Comme vous le savez la CIASE (Commission indépendante sur les abus sexuels
dans l’Eglise) a lancé fin mai un grand appel à témoignages qui va durer un an afin que la
lumière soit faite sur les abus sexuels commis sur des mineurs et des personnes
vulnérables par des prêtres, des religieux et des religieuses depuis les années cinquante.
C’est à Jean-Marc Sauvé, ancien vice-président du Conseil d’État, que la Conférence
des évêques de France a fait appel pour présider cette commission pluraliste, composée
de femmes et d’hommes aux compétences reconnues (médecine, psychiatrie, sciences
sociales, droit, théologie…), croyantes et incroyantes, de diverses confessions.

Cette commission, totalement indépendante, aura pour mission de dresser l’état
des lieux des abus, expliquer comment ces affaires ont été traitées par la hiérarchie
catholique, évaluer les mesures prises par celle-ci depuis vingt ans pour prévenir ce fléau.
Mais également de formuler des recommandations pour que de tels crimes et délits ne se
reproduisent pas et que les victimes fassent l’objet d’une prise en charge appropriée.
Dans le détail, les victimes ou témoins d'agressions sexuelles commises par des
prêtres ou des religieux sont invités à prendre contact avec l'équipe mise en place par la
Ciase, en partenariat avec la fédération France victimes.
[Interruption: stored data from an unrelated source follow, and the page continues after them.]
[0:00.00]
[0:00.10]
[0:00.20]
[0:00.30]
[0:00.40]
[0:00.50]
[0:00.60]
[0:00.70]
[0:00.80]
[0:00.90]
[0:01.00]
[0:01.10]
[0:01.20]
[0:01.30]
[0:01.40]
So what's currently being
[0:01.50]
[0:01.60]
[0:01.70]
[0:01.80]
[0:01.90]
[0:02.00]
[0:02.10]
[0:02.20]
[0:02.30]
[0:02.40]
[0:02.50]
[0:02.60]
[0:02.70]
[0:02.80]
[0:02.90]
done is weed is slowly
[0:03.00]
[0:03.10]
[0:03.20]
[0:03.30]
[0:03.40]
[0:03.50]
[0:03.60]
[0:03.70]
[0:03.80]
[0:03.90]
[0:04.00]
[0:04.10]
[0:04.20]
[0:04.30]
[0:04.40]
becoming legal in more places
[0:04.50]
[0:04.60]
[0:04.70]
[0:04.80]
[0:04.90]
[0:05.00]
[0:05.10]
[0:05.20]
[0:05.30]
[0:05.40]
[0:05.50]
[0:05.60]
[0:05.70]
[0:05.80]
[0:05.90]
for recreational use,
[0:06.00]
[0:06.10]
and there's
Sept jours sur sept, entre 9h et
21h, des personnels spécialement formés répondront au téléphone au 01 80 52 33 55. Il
est aussi possible de les contacter par courriel : Cette adresse e-mail est protégée contre les robots spammeurs. Vous devez activer le JavaScript pour la visualiser. , ou par courrier : Service
Ciase – BP 30132 – 75525 Paris cedex 11.
Ce dispositif permettra de recueillir les premières informations. Au départ, il s'agira
de répertorier des "faits", "dates", "traces"... pour ensuite apporter aux victimes un soutien
psychologique ou juridique. Les témoins pourront alors remplir un questionnaire anonyme,
qui sera analysé par des chercheurs. Il a été rédigé en concertation avec des associations
de victimes. Des entretiens seront également menés auprès de victimes qui se porteront
volontaires.
En parallèle, la CIASE demande aux diocèses et congrégations religieuses, via leurs
archives, de recenser le nombre de dossiers pour violences sexuelles qui ont été traités
depuis 1950.
La commission rendra ses conclusions fin 2020.